Can you explain how the system is meant to handle overload? Like what should happen if your 25 genservers/their tasks cannot keep up with the amount of requests coming in via http?

kodepett · December 12, 2019, 12:11pm

I’ve a number of instances running behind the soft load balancer.
I’m not quite sure as to how to automatically scale without starting an new instance or increasing the number of GenServers and restarting the instance.
Any advice on that will be extremely helpful.

benwilson512 · December 12, 2019, 1:16pm

Hi @kodepett! It’s great to hear that the architecture seems to be serving your current needs.

I think the general concern with architectures like this is that if your server can’t keep up, you guarantee data loss. Autoscaling won’t help, because scaling up can only solve the issue if it’s your application servers that are the bottleneck. If your database becomes the bottleneck, your app will simply run out of memory and crash.

To elaborate on the memory issue, GenServer.cast sends a message to the process inbox. If your process can’t keep up, this inbox will just keep filling up until you run out of memory. When your app runs out of memory, the whole thing will go down.

If you can tolerate dataloss then I’d consider turning the GenServers into some kind of bounded queue. There may even be implementations of a bounded queue using :ets which may provide better read / write performance. When the queue gets full you can start dropping data explicitly. While not great, this is better than running out of memory and crashing.

If dataloss isn’t acceptable then you’ll need to rethink the architecture. Common methods include moving the client side code to doing a synchronous call to a persistent queue, which you can then process.

kodepett · December 12, 2019, 2:21pm

I perfectly agree with all the salient points. I once encountered a large message queue on test environment hence my adoption of load balancing to spread the load among multiple instances.

Data loss is not acceptable, I would like to look into the persistent queue solution- any resource will be welcomed.

I would like to know if I can respond to an incoming web request and continue with processing without using the GenServer.

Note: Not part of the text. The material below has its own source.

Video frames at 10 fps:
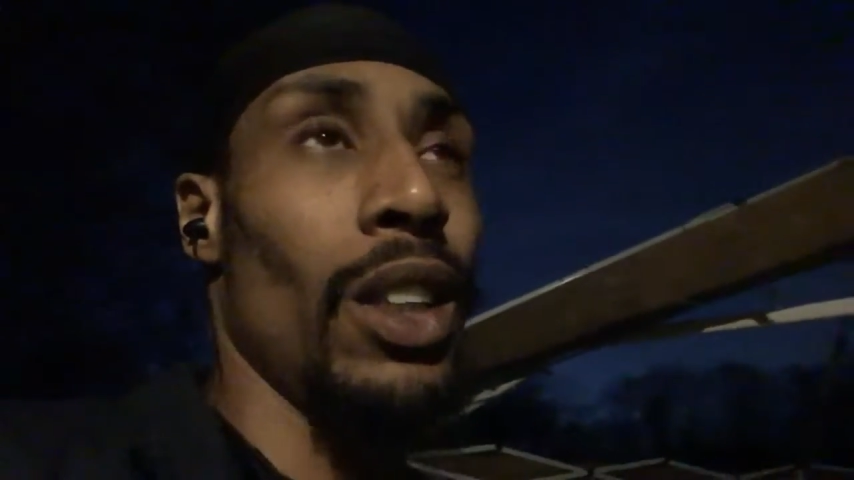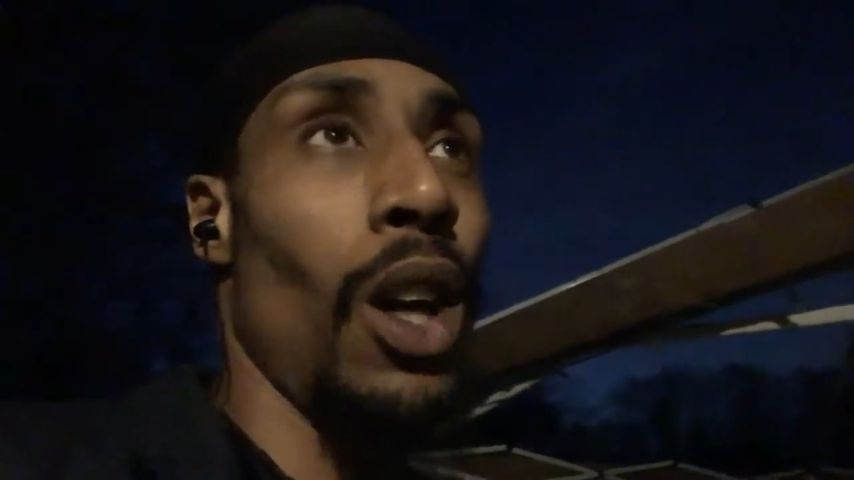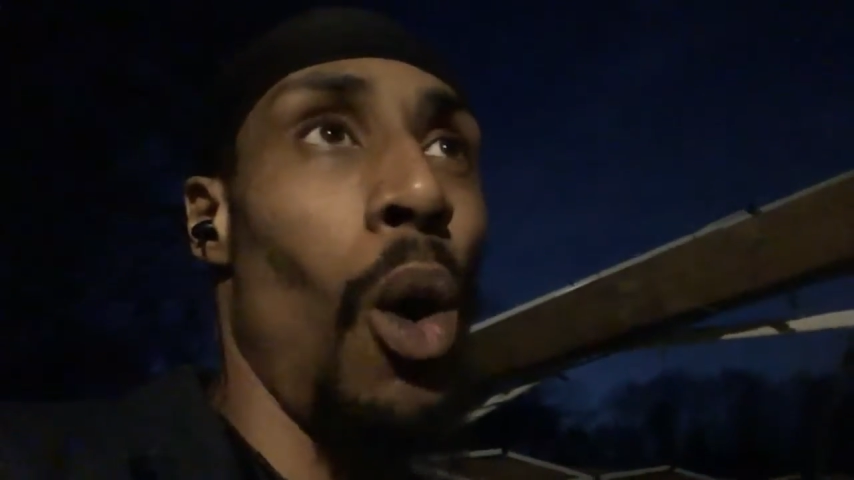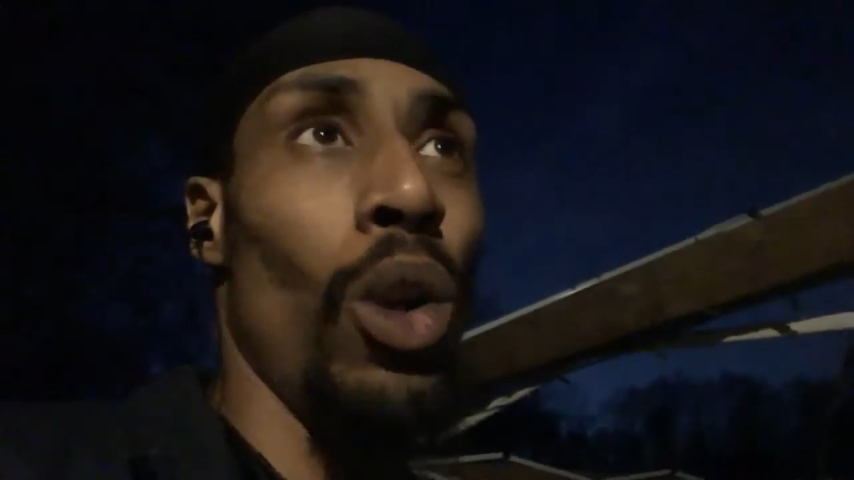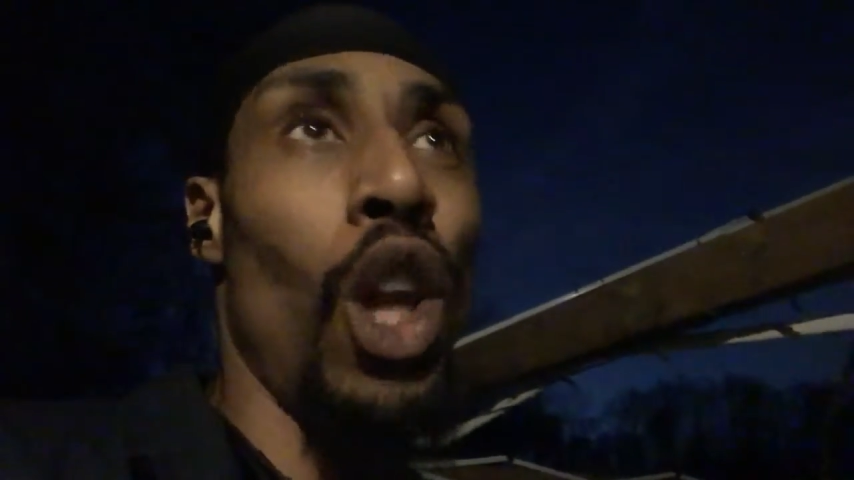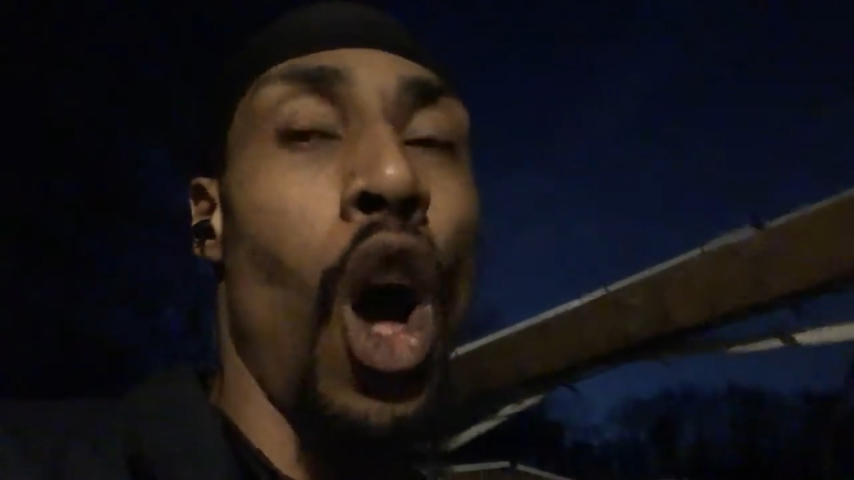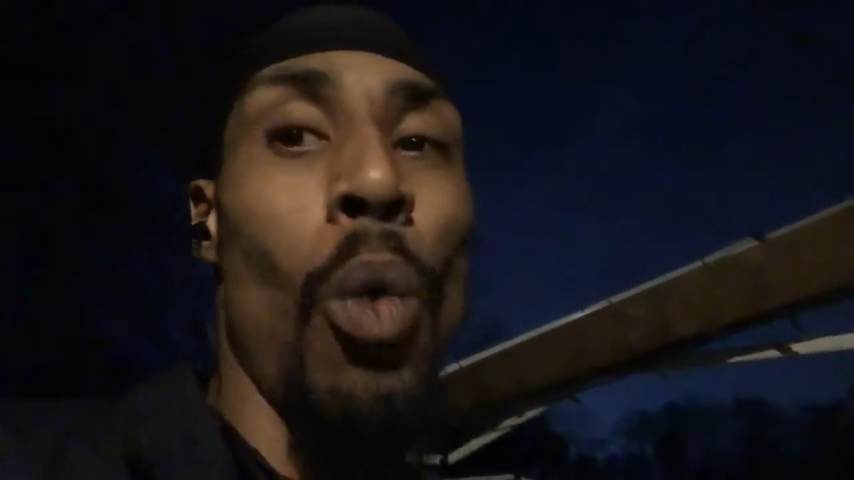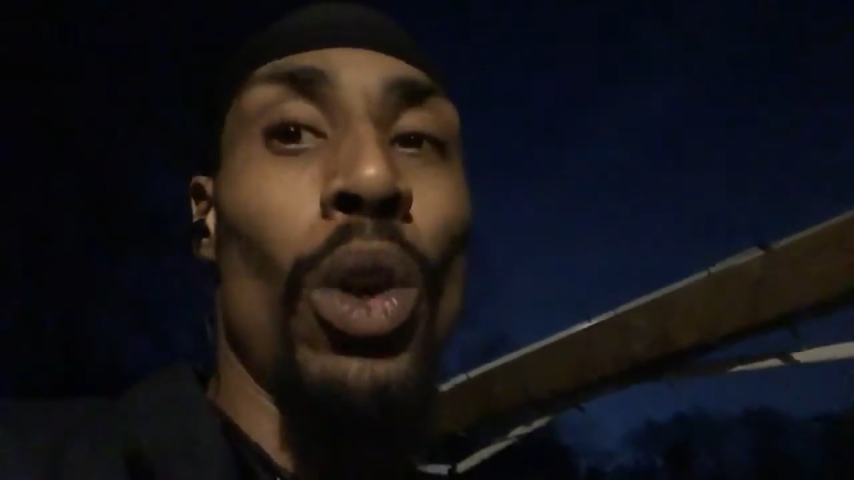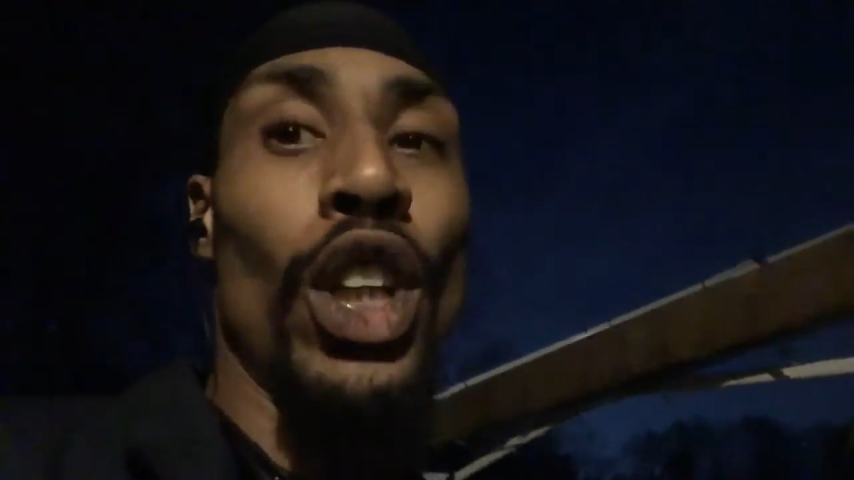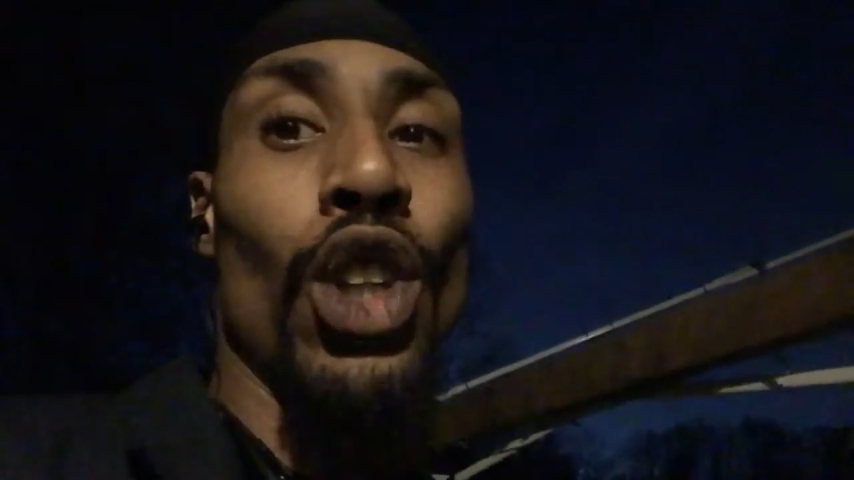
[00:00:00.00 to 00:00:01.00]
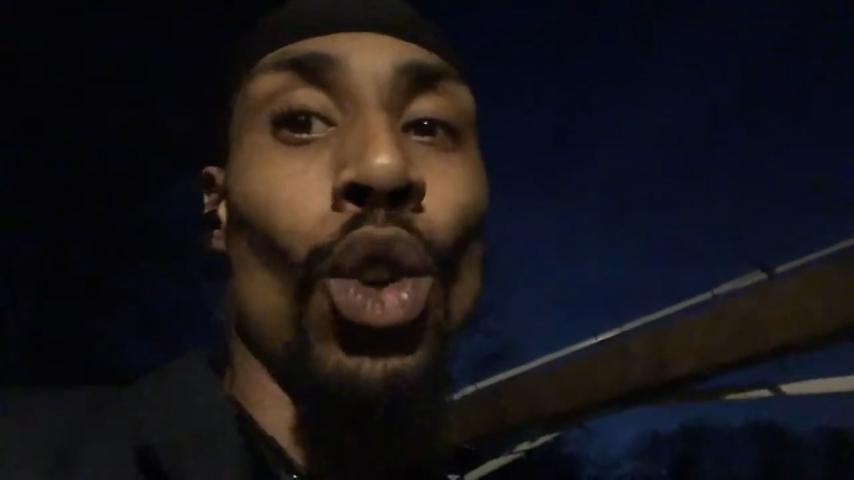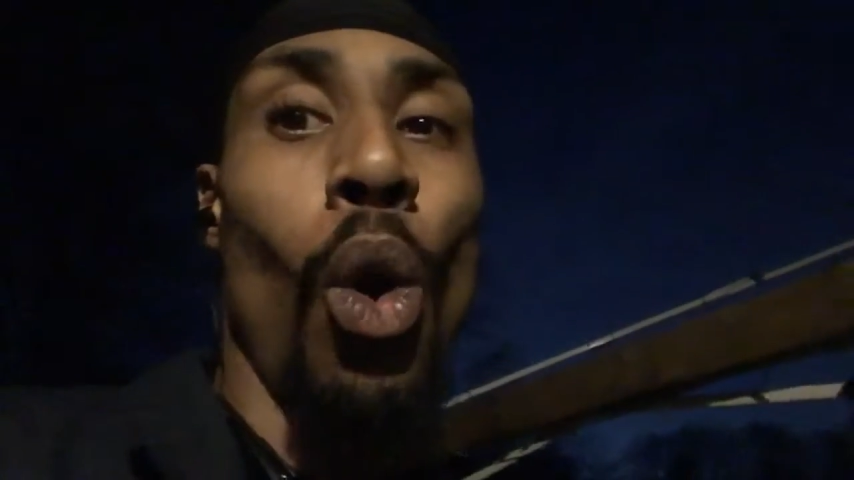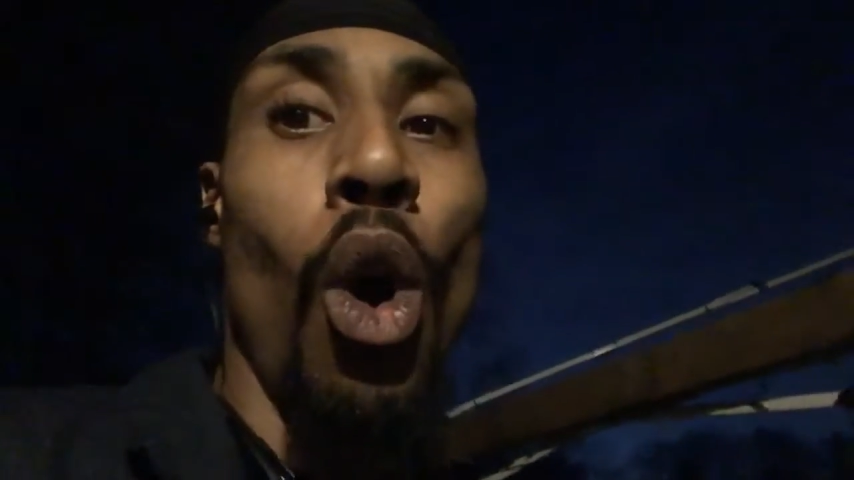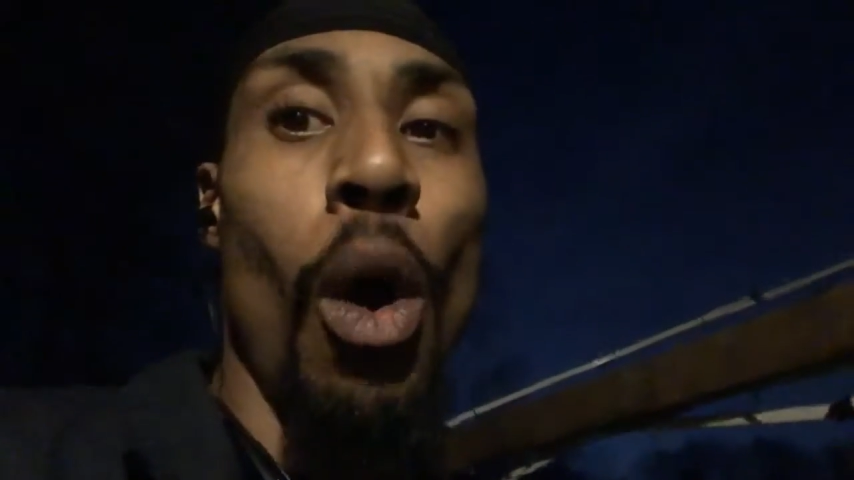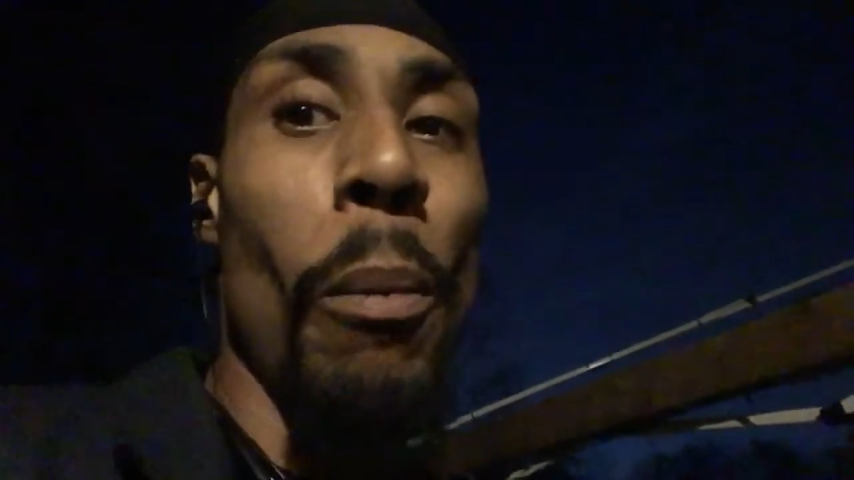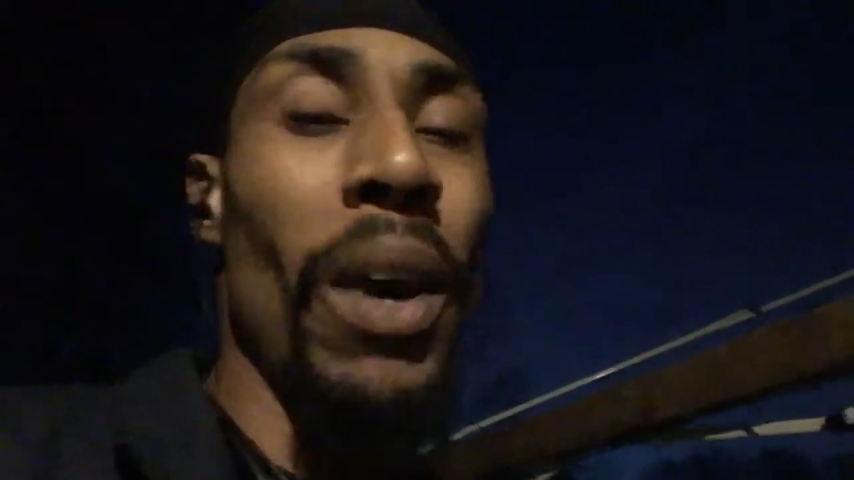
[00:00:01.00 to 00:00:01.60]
go along with the norm,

benwilson512 · December 12, 2019, 2:33pm

It depends on what you want the response to mean. If you want the response to mean “We have your data and we won’t lose it” then you shouldn’t send that response until the data is persisted. Anything less and you’re making promises to the client that you can’t keep. 2 million requests per hour is ~500 requests a second, 500 inserts per second into postgres should be completely doable.

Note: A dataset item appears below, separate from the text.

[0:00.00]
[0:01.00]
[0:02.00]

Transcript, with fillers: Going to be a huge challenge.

EDIT: Blah, on a train, wifi keeps eating my responses.

The main point is that you don’t actually need to do all of the processing before you send the response, you just need to stick the client’s data somewhere so that you don’t lose it. Postgres isn’t an optimal queue, but it’s easy to use and will perform perfectly well for sustained writes into the 10s of thousands of records per second without having to overthink things. So get a request from the client, write the data down in a table, send the “OK” response. Then you should have N genservers working their way through the table in parallel, ideally sharded by some consistent has on the ID or similar. If the work for each request is independent you can just throw all of this in an Oban job queue.

From there you just need to have metrics to make sure that you aren’t falling behind. If you start falling behind you need more genservers / app servers. If the database can’t keep up with reads, that’s probably because the queries aren’t efficient or you aren’t pruning old data. If the writes can’t keep up, consider using Postgres 12 sharding, and get a beefier server. If you’re hitting millions of records per second look at Kafka.

kodepett · December 13, 2019, 8:06am

Thanks a lot everyone for the feedback on my phoenix app architecture. I will give the recommendations a shot and see how well it goes. I will update you on my findings. Thanks a lot, I’m most grateful.